More importantly, the final third of the movie is entirely about the hope of forgiveness and resurrection. Jesus literally brings a dead child back to life as he staggers towards Golgotha, and heals two lepers—Judah’s lost mother (Claire McDowell) and sister (Kathleen Key)—in his last miracle before his execution. During the film’s first two acts, Judah’s hatred for Rome turned him into a Roman—first in attitude, then (after he’s adopted by Arrius) in cold, legal fact. Judah’s encounter with Jesus forces him to see himself—to understand how his hatred for Rome has come to rule him. In the exact moment that Judah finally abandons the way of the sword and the jackboot, the mother and sister he thought were dead are restored to him. Rome will conquer and rule, but the way of Rome—the way of violence and revenge—cannot give life. The bloody footprints that Jesus of Nazareth leaves on the cobblestones of Jerusalem show Judah Ben-Hur a different way—the way of forgiveness.
Postscript: So, besides all the Jesus stuff, what does this movie have to do with Christmas? Well, two things. First, the film’s prologue is basically a Christmas pageant with a Hollywood budget, complete with shepards, wise men, and a shining star over Bethlehem. This seems irrelevant, even after Judah meets a kindly carpenter who gives him a drink as he marches into slavery in the galleys. But when Balthazar, the Egyptian wise man, reappears at the start of the third act, it all comes together—Judah chooses Jesus to lead his revolution against Rome, setting him on the path that will reunite him with his family and lead to him renouncing violence and revenge. Balthazar is a more significant character in the novel—Iras (Carmel Myers), Messala’s vampish girlfriend, is his daughter, something the movie leaves unclear. Like the Gospel of Luke, which it frequently quotes, Ben-Hur begins in Bethlehem and ends in Jerusalem. It just takes a different way to get there.
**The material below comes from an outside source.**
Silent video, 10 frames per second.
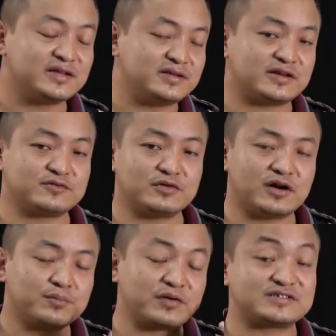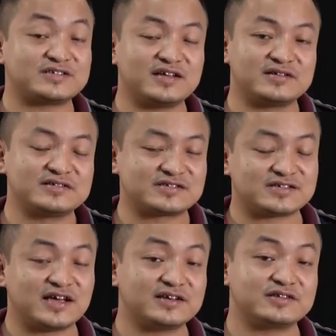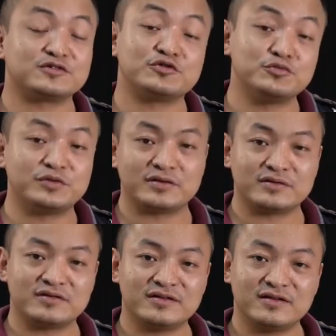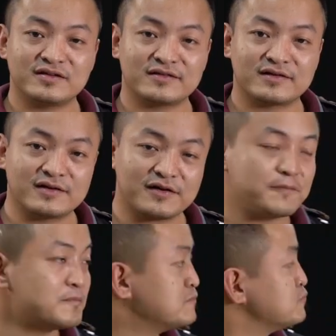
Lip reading: that are present inside a human, clear?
(Also, the 1920s isn’t exactly bursting with Christmas movies. We’ll take what we can get.)
Rudolph Valentino turned down the part, and George Walsh was actually cast as Ben-Hur, but fired and replaced by Novarro during filming. Walsh, who was on location in Italy, learned that he’d been replaced from the newspapers.
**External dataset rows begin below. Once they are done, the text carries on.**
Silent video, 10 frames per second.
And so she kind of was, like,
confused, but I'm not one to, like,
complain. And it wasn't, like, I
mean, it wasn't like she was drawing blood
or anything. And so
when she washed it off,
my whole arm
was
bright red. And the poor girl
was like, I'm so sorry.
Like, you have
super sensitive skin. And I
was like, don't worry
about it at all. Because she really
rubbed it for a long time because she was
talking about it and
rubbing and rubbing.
I’m not going to say Episode I is a misunderstood masterpiece, but it is the creation of someone who really, really likes the epics and adventure films of the ‘20s and ‘30s.
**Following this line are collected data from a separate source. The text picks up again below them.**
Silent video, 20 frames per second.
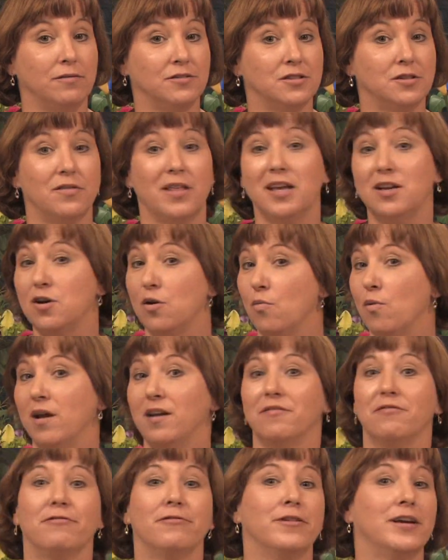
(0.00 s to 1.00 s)
So they don't want to
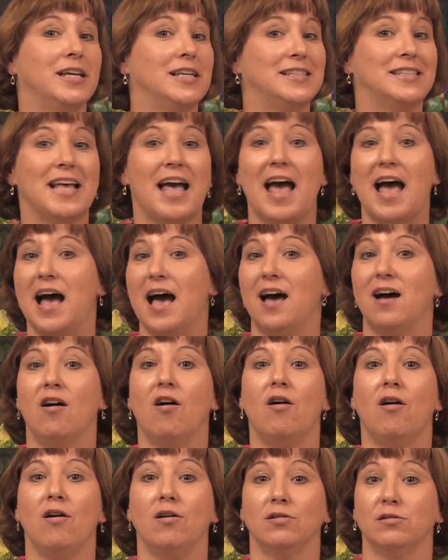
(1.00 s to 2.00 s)
freeze at
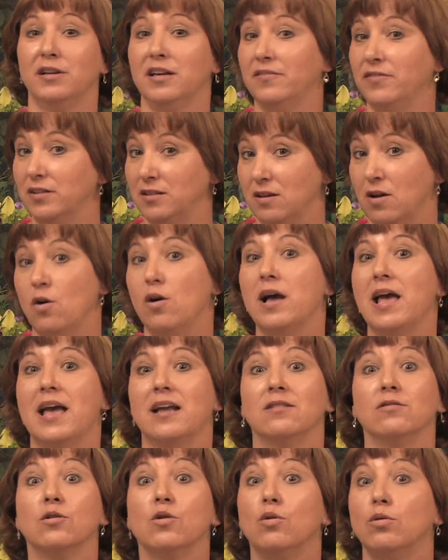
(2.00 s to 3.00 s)
all or even
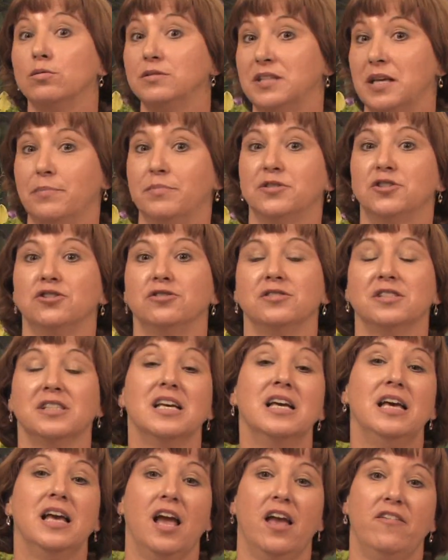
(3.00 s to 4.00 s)
handle cold temperatures,
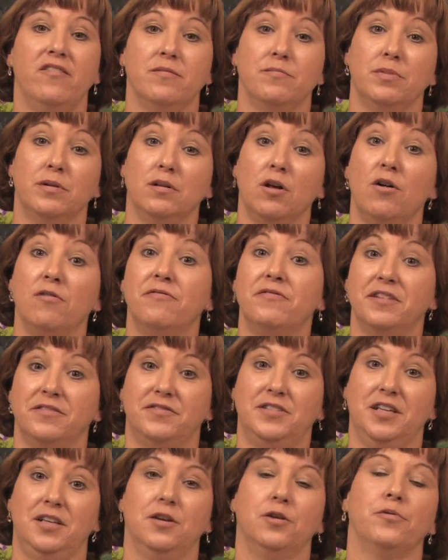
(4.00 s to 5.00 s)
even below
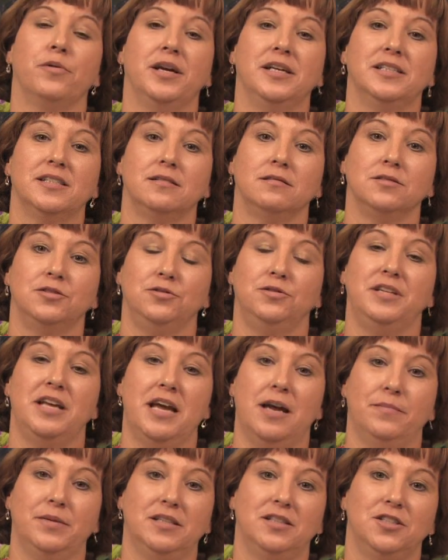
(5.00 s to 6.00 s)
fifty degrees. It'll do
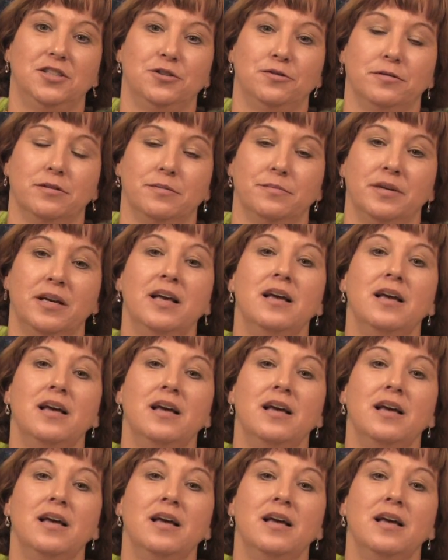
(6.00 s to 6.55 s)
damage to them.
Filming was supposed to take place in Mussolini’s Italy, although just about everything that could go wrong did, and the filming eventually relocated to California after wasting about 2 years and $3 million dollars on unfinished sets, unreliable extras, and dangerous shoots.
These anecdotes are taken from film historian Kevin Brownlow’s The Parade’s Gone By… Brownlow quotes Francis X. Bushman as the source for the claim that more than a hundred horses were killed in the unused Rome shoot alone. Second unit director B. Reaves Eason was notorious for treating horses as disposible during filming—he later killed 25 horses with tripwires while filming The Charge of the Light Brigade (1936), which is one of the main reasons why films since have been monitored by the ASPCA.